Sur le terrain, à un mois du premier match amical face au Stade Toulousain et un peu plus de sept semaines de la reprise du championnat Pro D2, les joueurs sont heureux du retour du ballon. Ça crie, ça transpire, ça s’encourage. Une trentaine de professionnels, une dizaine d’espoirs, en attendant une à deux recrues supplémentaires. A la manœuvre, l’entraîneur David Aucagne a le sourire. "Il y a longtemps qu’on n’avait pas vu ce terrain. Ça fait de bien de reprendre, de voir les joueurs, d’être ensemble. De vivre on va dire! Il y a un bel état d’esprit dès ce matin et ça c’est le principal".
"Tout le monde s’est un peu foutu de notre gueule"
Où en est ce groupe? "Il a été chamboulé par tous ces événements, avoue Jonathan Best, le capitaine. On a entendu des bruits, des noms et on pensait que certains pouvaient disparaître des radars. Moi j’étais en tête de gondole et je ne sais toujours pas pourquoi. Maintenant, le groupe qui est là va faire la saison. Peut-être que le moral a été affecté, je n’espère pas. On va faire en sorte de recréer un collectif. Ça passe par la confiance. La confiance en nous, en notre projet. Le plus dur c’est de se refaire confiance, d’aller tous dans le même chemin et de se concentrer uniquement sur ce qu’on sait faire".
Jouer au rugby. Et ne plus alimenter les gazettes. Désabusé par temps de rebondissements, quand on lui demande si l’épisode a pu laisser des traces au sein de son groupe, Aucagne veut passer à autre. "Franchement, on essaye vraiment de l’occulter un maximum. Le message que j’ai fait passer aux joueurs, c’est que nous, ce qui nous intéresse, c’est d’être là sur le terrain et de vivre des moments ensemble. De belles aventures, de jouer au rugby et de prendre du plaisir. Après, ce qu’il se passe autour, on ne peut rien maîtriser. Malheureusement, ça nous est arrivé à nous. J’espère que ça n’arrivera à personne d’autre car c’est dur à vivre".
La cicatrice est là. Mais l’envie de prouver aussi. "C’est sûr que tout le monde a rigolé, ajoute Best. Depuis deux ou trois mois, tout le monde s’est un peu foutu de notre gueule.
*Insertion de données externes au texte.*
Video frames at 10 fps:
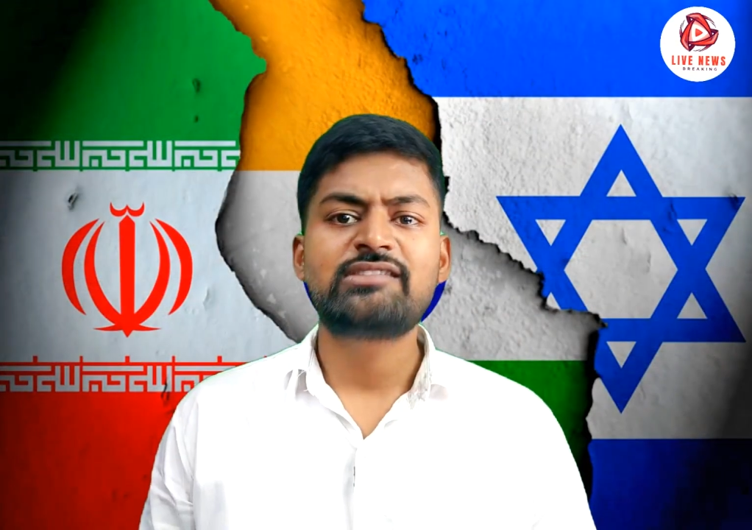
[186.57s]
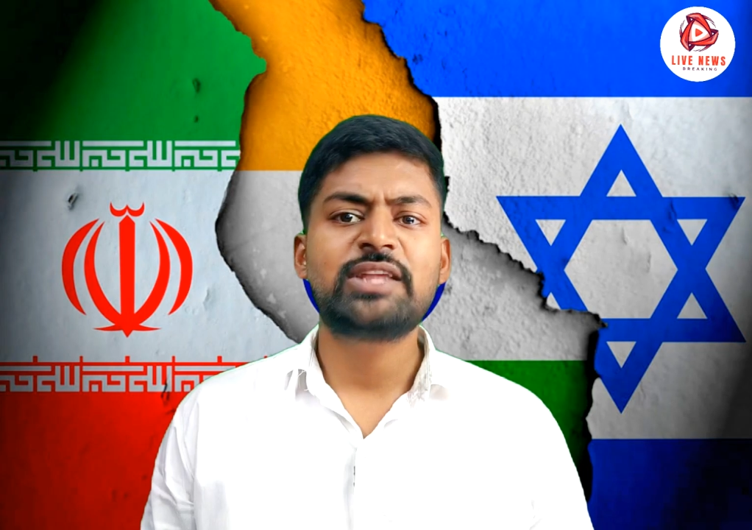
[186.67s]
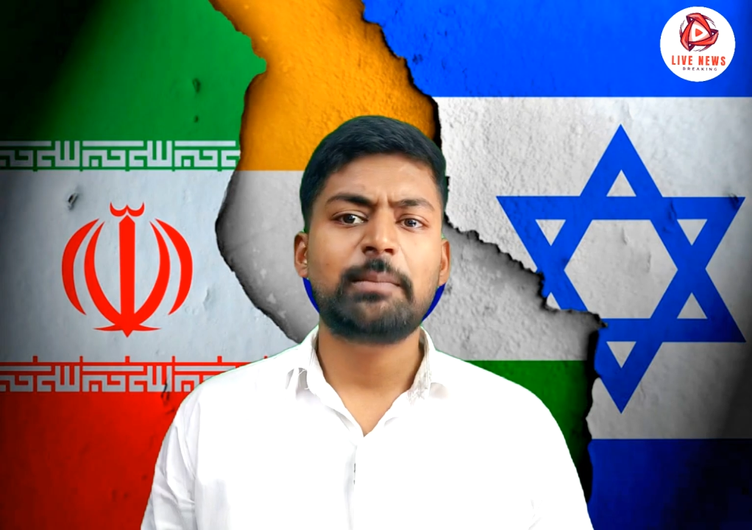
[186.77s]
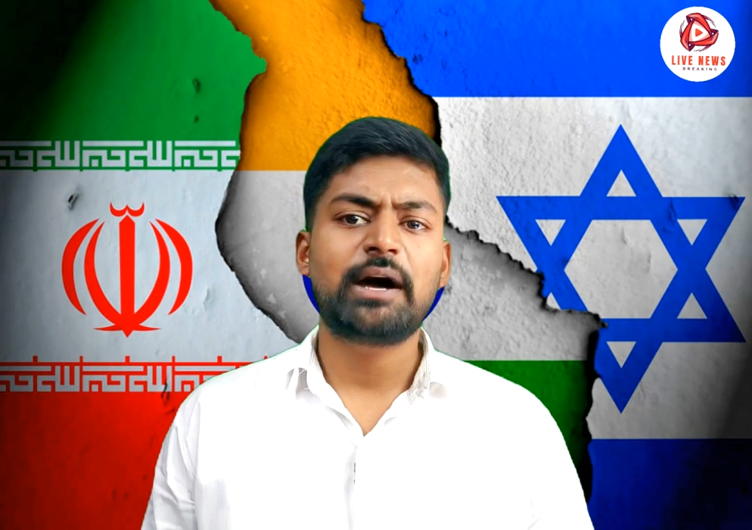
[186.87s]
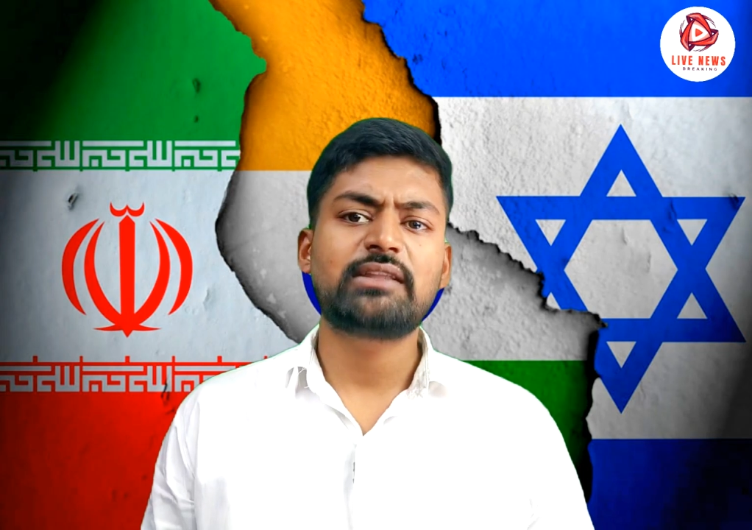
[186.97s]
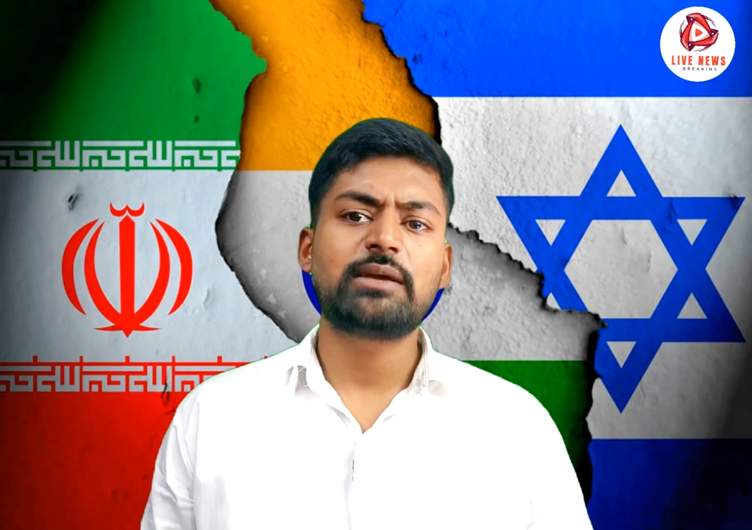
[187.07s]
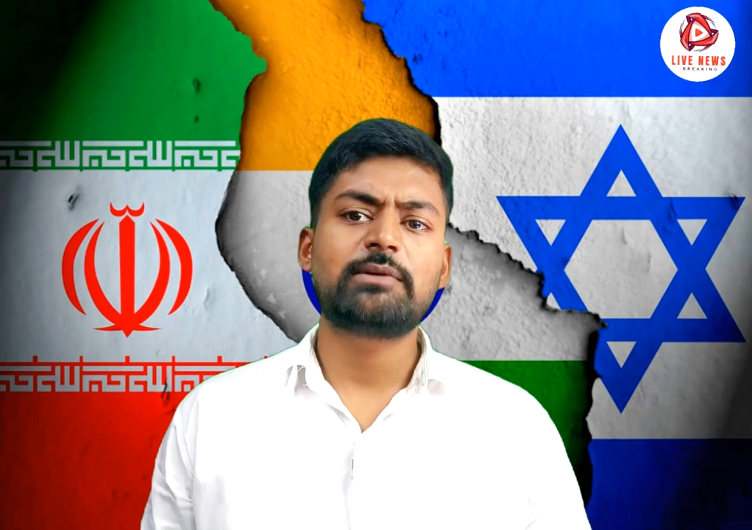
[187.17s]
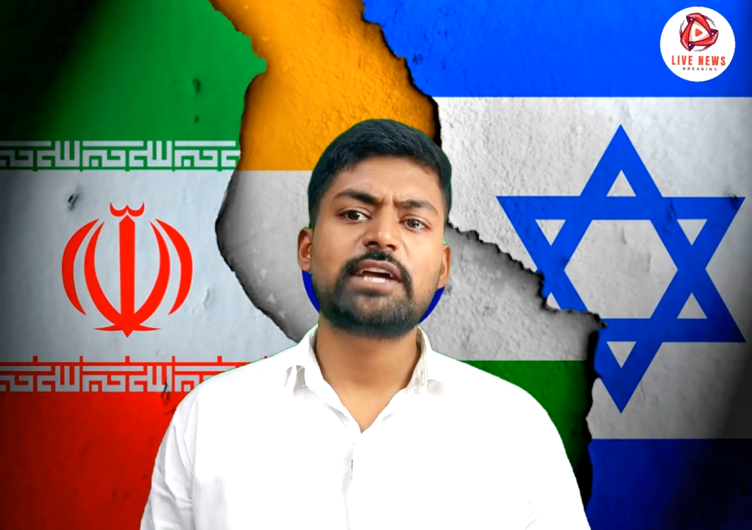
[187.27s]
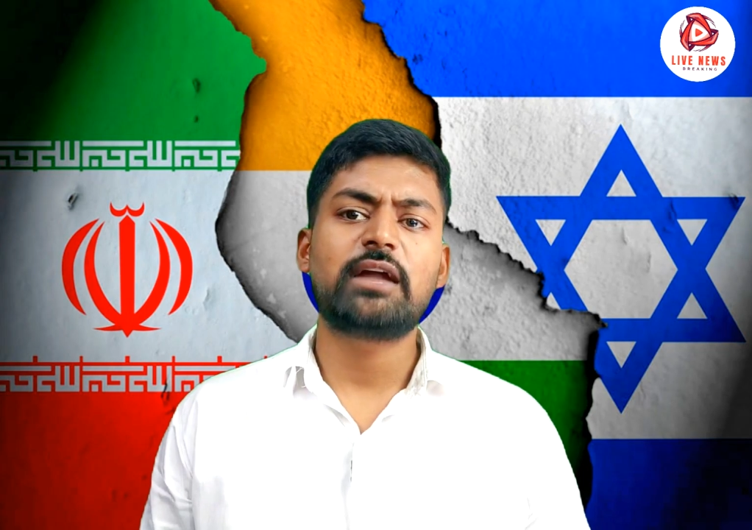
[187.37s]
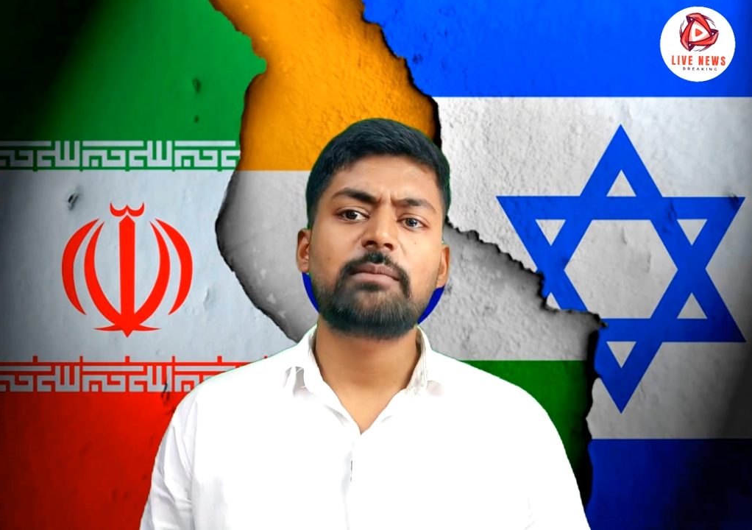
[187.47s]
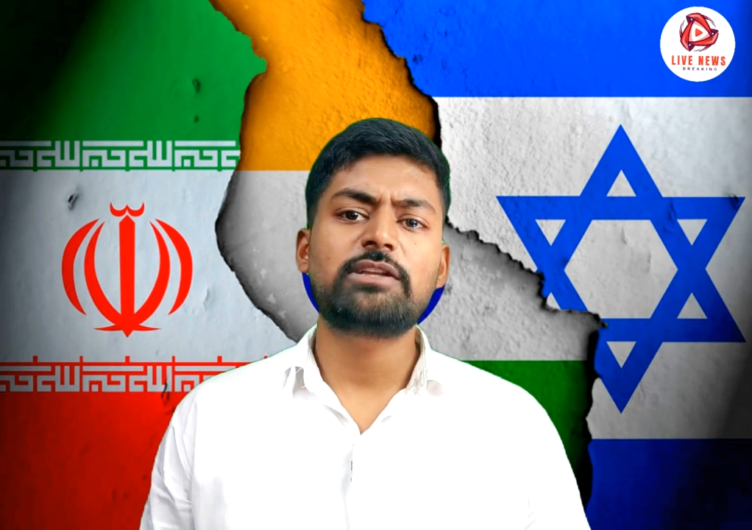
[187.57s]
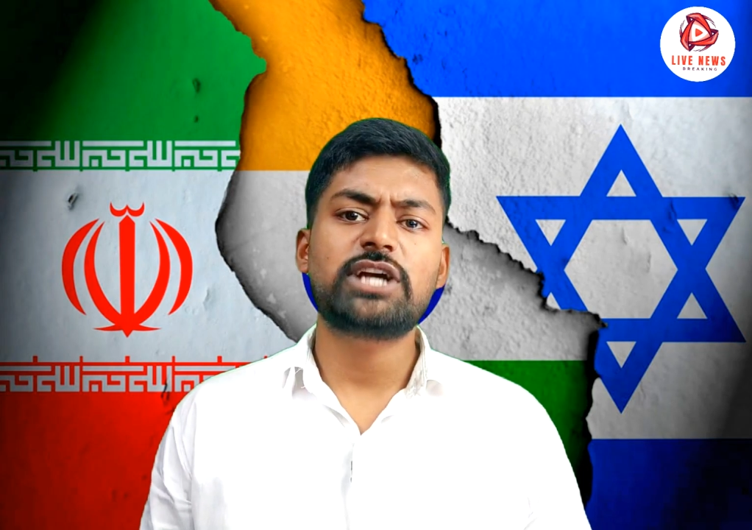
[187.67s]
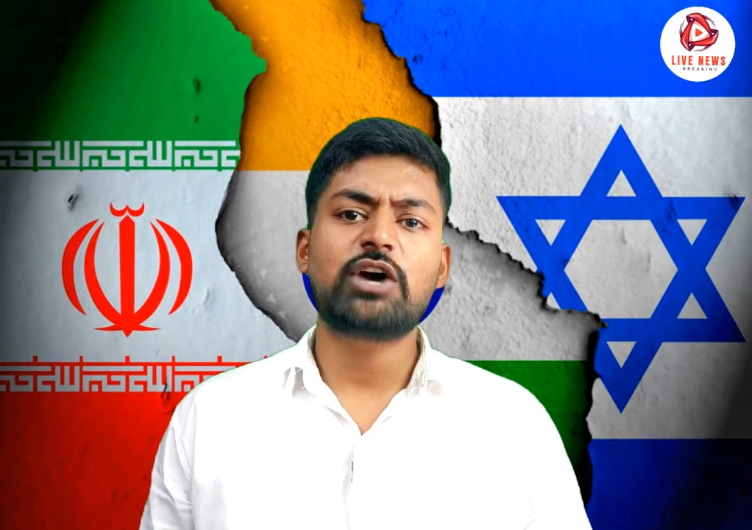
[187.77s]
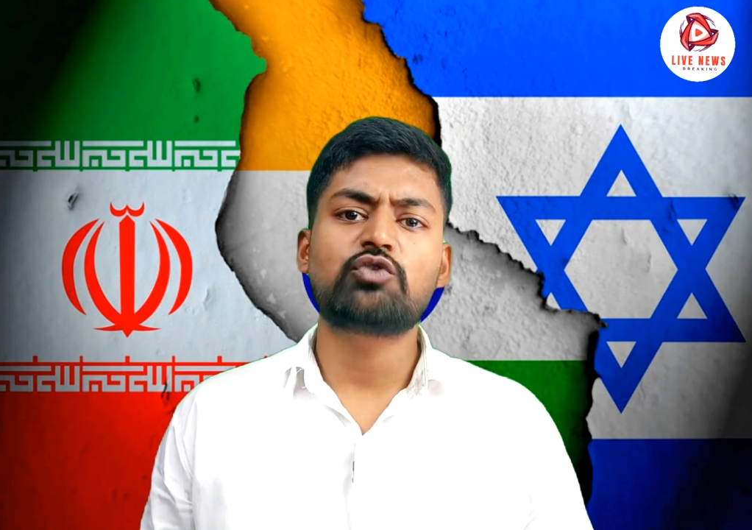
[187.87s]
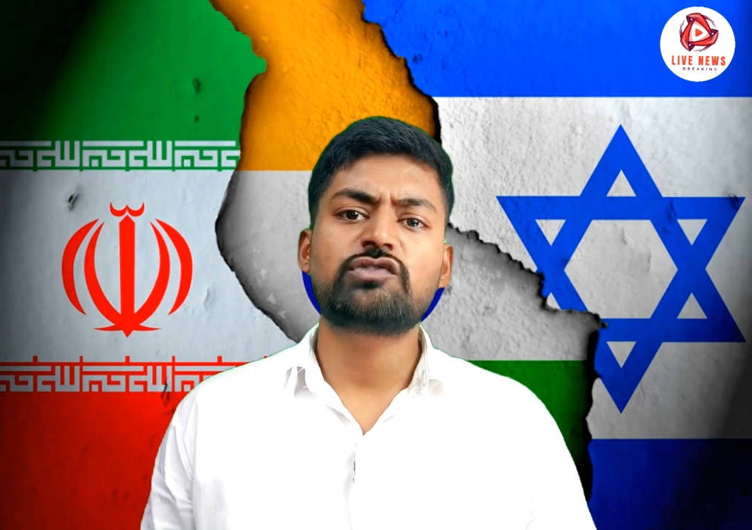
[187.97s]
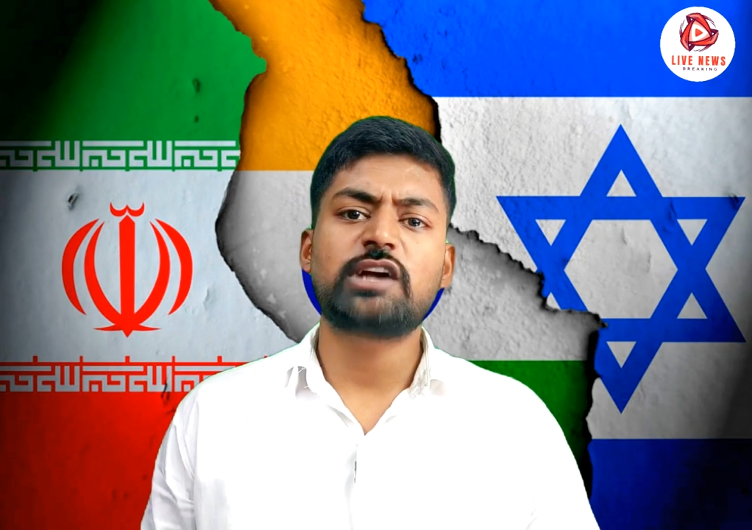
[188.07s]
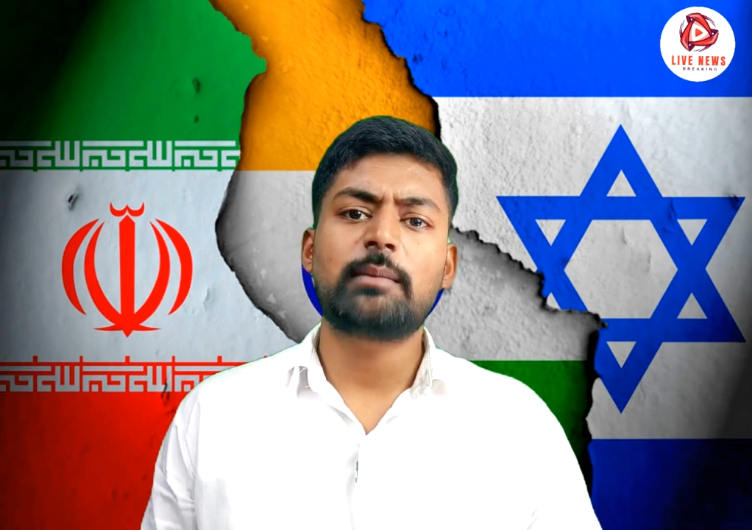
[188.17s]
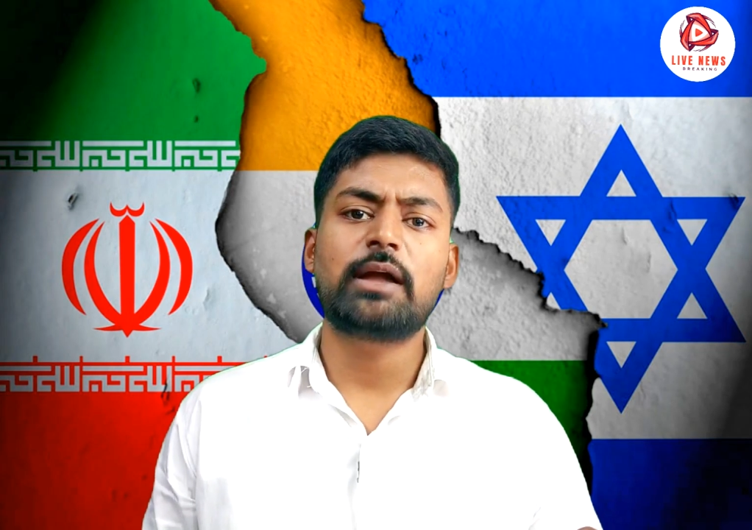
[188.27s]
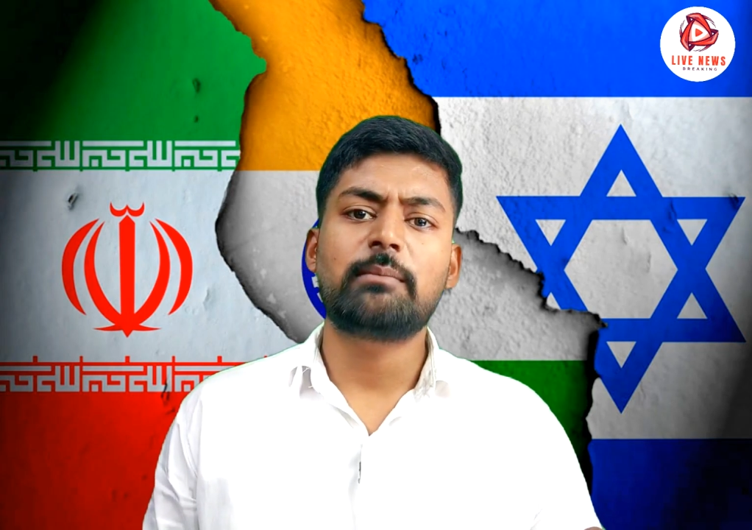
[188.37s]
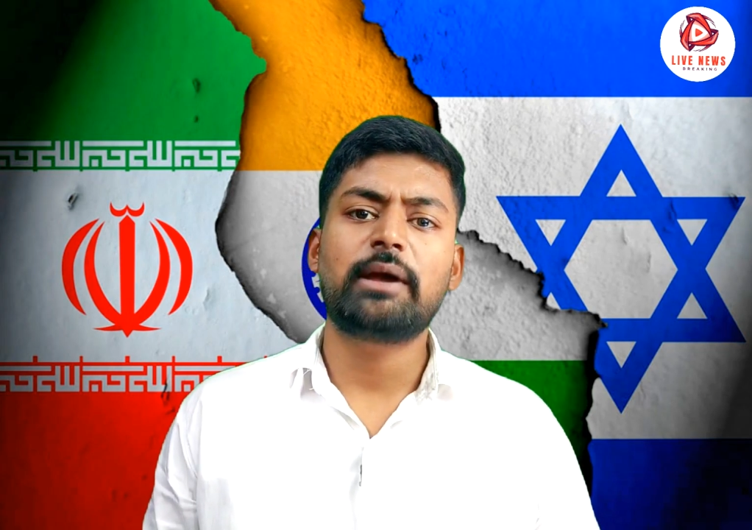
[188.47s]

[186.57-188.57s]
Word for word: इससे भारतीय बाजार में जहां कुछ सामान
On a entendu des noms dans tous les sens donc ça sous-entendait que l’effectif construit actuellement n’avait pas le potentiel pour jouer les premiers rôles en Pro D2. Donc il faut montrer que même si on n’a pas de joueurs internationaux, pas de stars, on est capable de créer un collectif. A nous de s’en servir comme revanche, comme motivation", dit celui qui, à 37 ans, jouera sa dernière saison.
Ce jeudi, le club doit fournir des compléments de garanties à la DNACG. Les présidents Valaize et Bistué, qui souhaitent toujours prendre du recul, disent tabler sur un budget de 7,3 millions d’euros. Le premier, joint par téléphone, assure que le club sera bel et bien sur la ligne de départ du championnat début septembre. Avec René Bouscatel à la présidence, comme prévu initialement? "Trop tôt pour en parler", nous dit-on, même si, selon nos informations, l’ancien président du Stade Toulousain est toujours disponible pour mener les destinées du club héraultais.
En tous cas, la mission est grande. Béziers et ses supporters sont dans leurs petits souliers. "Il va falloir être prêt, dit Henri, car on va être attendus de partout. Sur les réseaux sociaux, on se fait déjà chambrer comme ce n’est pas possible. A Carcassonne, à Perpignan, ça va être sympa, on va être accueillis. A ce groupe de prouver qu’il est là et que les résultats seront positifs". Il dit avoir confiance en ces joueurs-là, mais attend fébrilement le passage devant le gendarme financier et les premiers matchs. "On souhaite que ça continue. Car si on nous enlève ça, la mer et le soleil, on est cuit". A Béziers, pour la mer et le soleil, ça devrait aller. Le reste est à écrire.